The second that the brand new baby exits the vagina to be wiped down, the pussy-whipped husband gives his shrew of a wife a significant item of jewelry. Typically, the price is at least $20,000 and preferably $30,000.
Whether that is to compensate for the incredible sacrifice or merely to deal with the impending post-partum depression has not yet been determined. The utter repulsiveness of the extremely crass act defies description by mere mortals with any sense of humility or shame.
The vast majority of the human race, approaching 99%, would believe that the sheer joy of a new baby would be the most incredible gift of life that a couple could possibly want to celebrate. In fact, that is usually what happens.
Ask yourself what type of person would demand a push gift.

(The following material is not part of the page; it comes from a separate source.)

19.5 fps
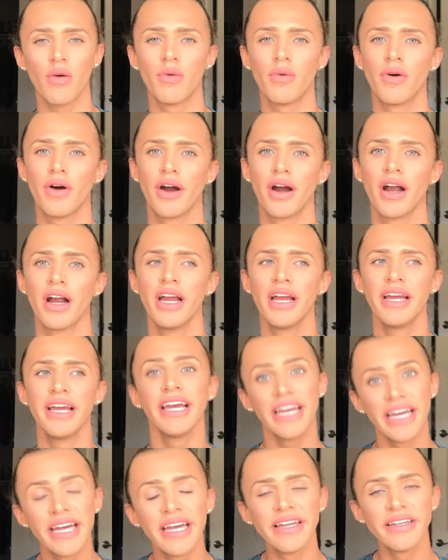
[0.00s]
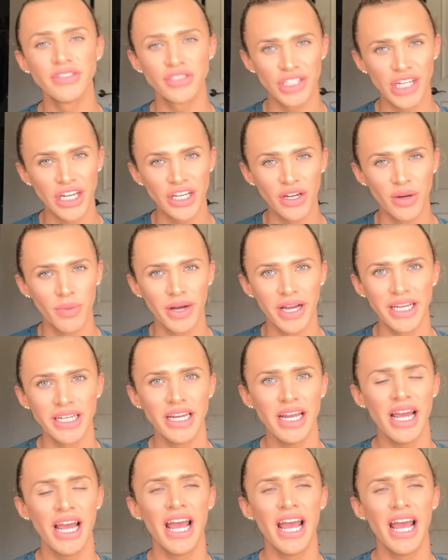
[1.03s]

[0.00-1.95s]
or ingenuine,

The younger generation seems to be more inclined to push gifts. They have that crying need for instant gratification and ersatz experience to compensate for a fundamental, deep-seated terror in the face of real life. Older mothers would never dream of something so grotesque as a jewelry display in a delivery room. They at least had enough dignity to wait until they got into their private rooms in the recovery ward.
My mom's generation got their push gifts in the form of new cars to drive home from the hospital, or a new nursery for baby and a new wardrobe for mom to try on after that first spa week in the Hamptons or the Berkshires. The low rent version is in Atlantic City.
My friend Tom says that push gifts are just installments of vaginamony.